[Data supplied]
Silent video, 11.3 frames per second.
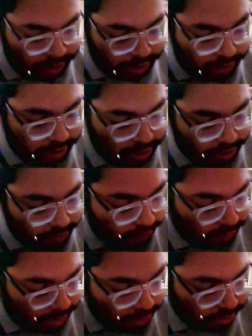Now
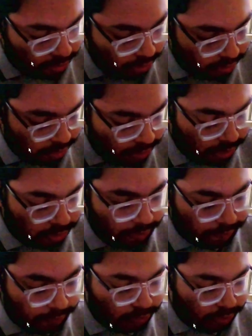what you have
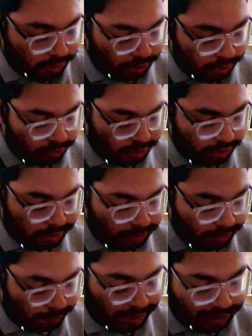to use this
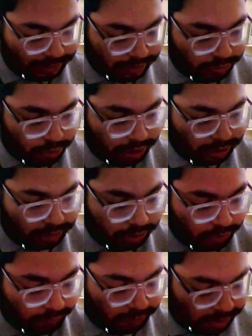Pearson correlation
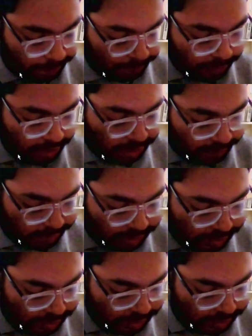coefficient, which is
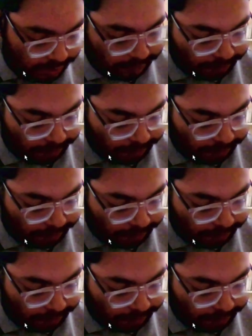this.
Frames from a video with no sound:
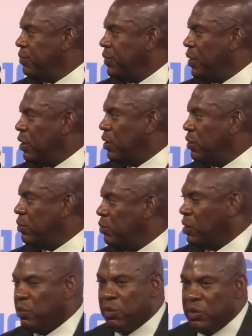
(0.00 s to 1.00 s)
You know,
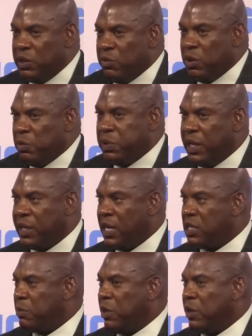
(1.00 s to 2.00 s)
we were we, we were playing
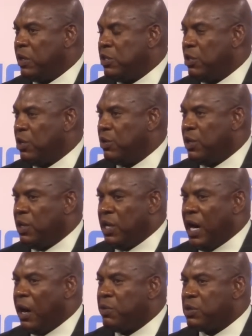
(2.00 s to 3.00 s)
catch up. And, you know,
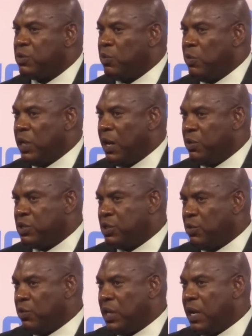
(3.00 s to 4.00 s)
I was when I was
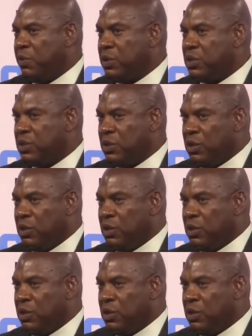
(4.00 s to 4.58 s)
when I was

[What you have to do]
An exact copy of each entry is required, minus the pictures.

[Exercise output]
Silent video, 11.3 frames per second.
Now
what you have
to use this
Pearson correlation
coefficient, which is
this.
Frames from a video with no sound:
(0.00 s to 1.00 s)
You know,
(1.00 s to 2.00 s)
we were we, we were playing
(2.00 s to 3.00 s)
catch up. And, you know,
(3.00 s to 4.00 s)
I was when I was
(4.00 s to 4.58 s)
when I was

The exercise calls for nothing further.